**Assignment**
No images, please. Copy each entry below exactly as it reads.
*** Given data ***
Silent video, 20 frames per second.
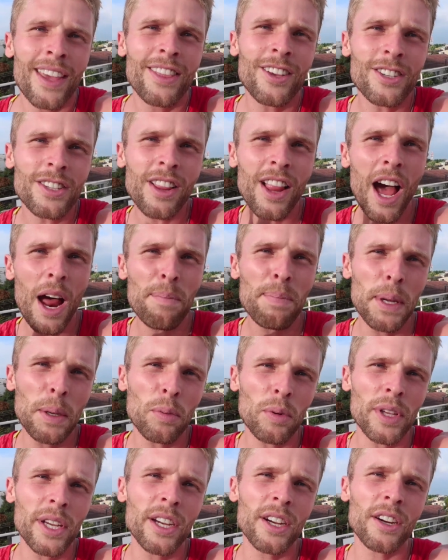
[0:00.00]
There's a lot of
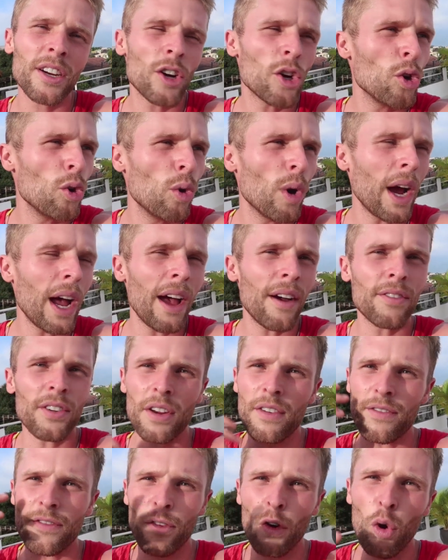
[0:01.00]
people here who have
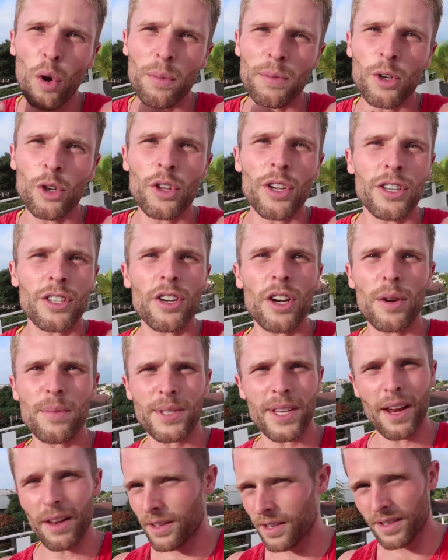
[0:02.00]
conformed to their
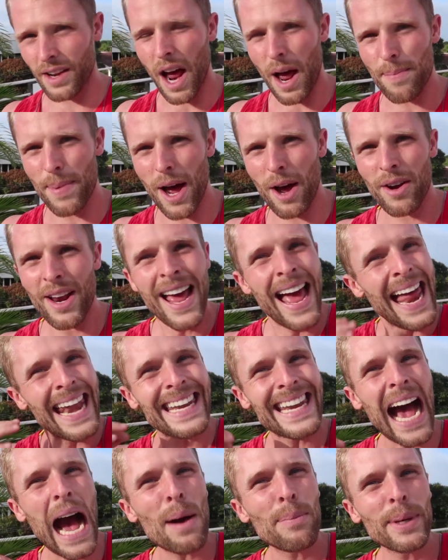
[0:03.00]
circumstances. It's not about
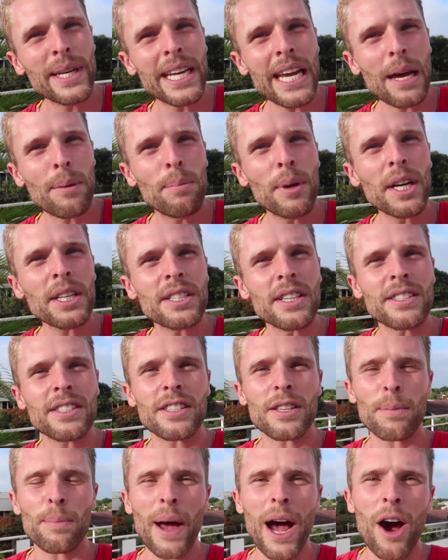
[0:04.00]
not being ambitious,
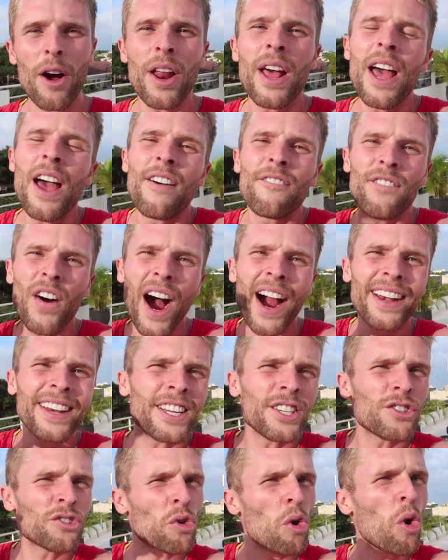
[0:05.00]
it's about
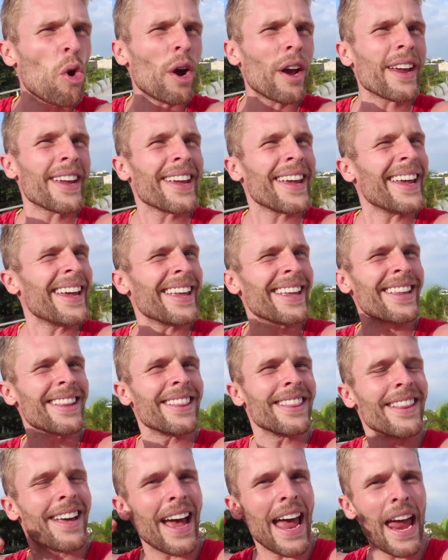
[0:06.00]
finding joy
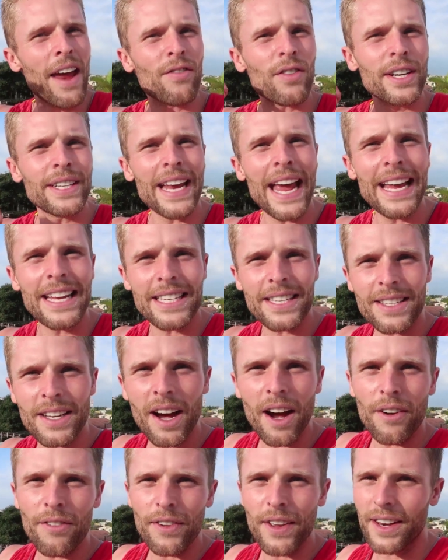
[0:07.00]
in the everyday
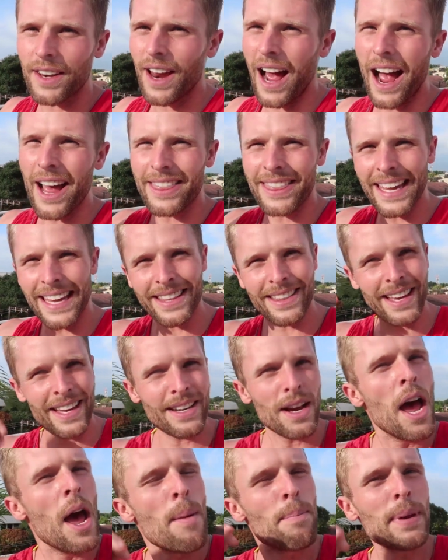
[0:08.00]
stuff. And I think
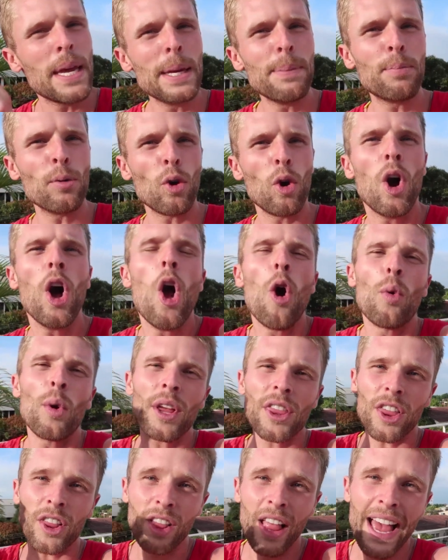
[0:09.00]
that people
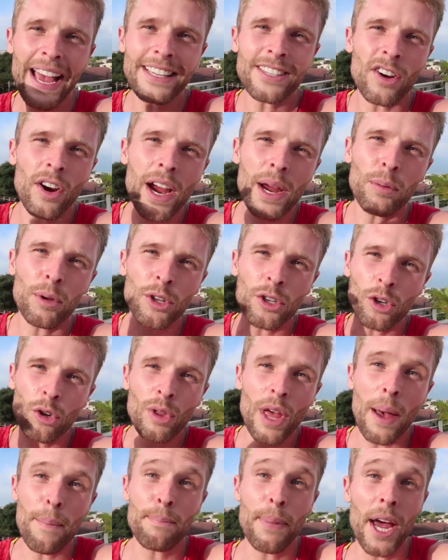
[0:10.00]
with less are able to
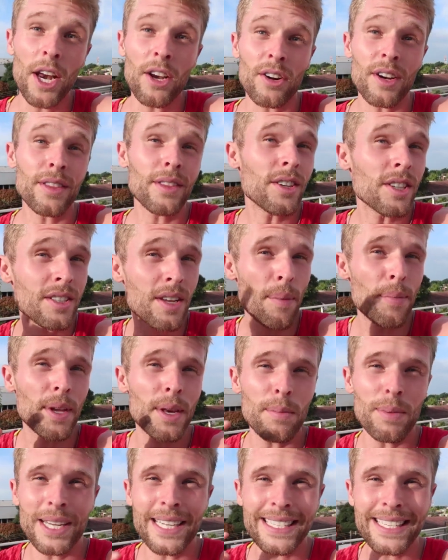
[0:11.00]
do that better, and there's
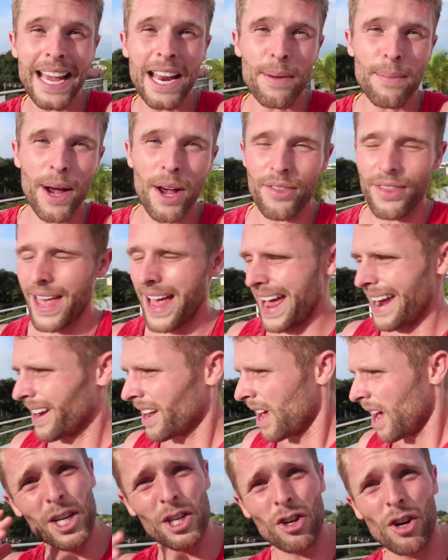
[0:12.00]
something to be said about that.
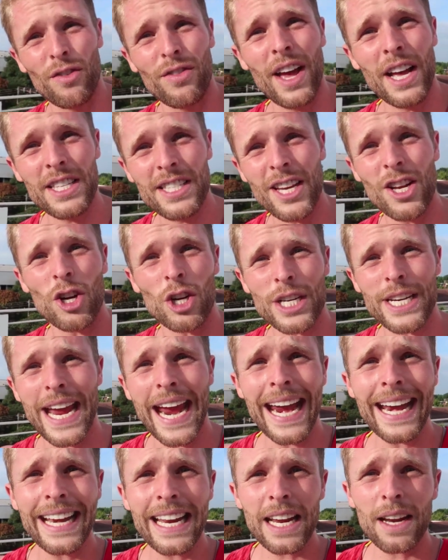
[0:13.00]
not sure if that's
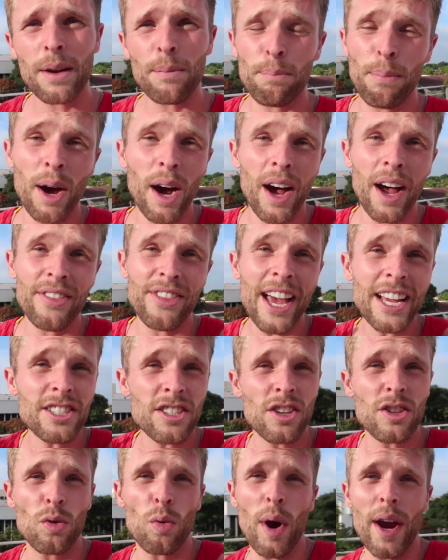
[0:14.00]
entertaining, but
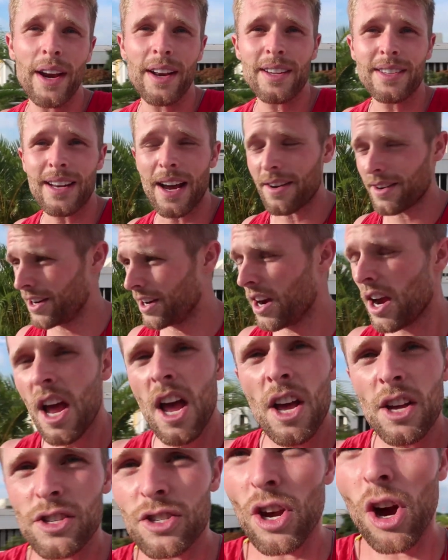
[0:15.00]
that's just the way it is down here.
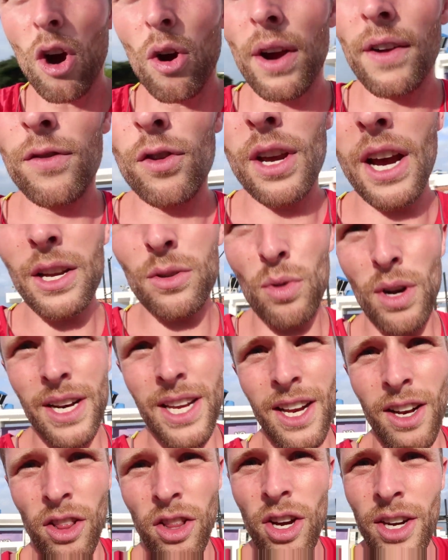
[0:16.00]
So if you guys want
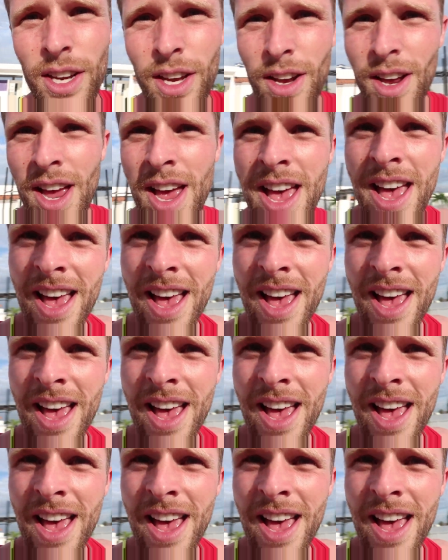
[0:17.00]
to get a look at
***
**Response box**
Silent video, 20 frames per second.
[0:00.00]
There's a lot of
[0:01.00]
people here who have
[0:02.00]
conformed to their
[0:03.00]
circumstances. It's not about
[0:04.00]
not being ambitious,
[0:05.00]
it's about
[0:06.00]
finding joy
[0:07.00]
in the everyday
[0:08.00]
stuff. And I think
[0:09.00]
that people
[0:10.00]
with less are able to
[0:11.00]
do that better, and there's
[0:12.00]
something to be said about that.
[0:13.00]
not sure if that's
[0:14.00]
entertaining, but
[0:15.00]
that's just the way it is down here.
[0:16.00]
So if you guys want
[0:17.00]
to get a look at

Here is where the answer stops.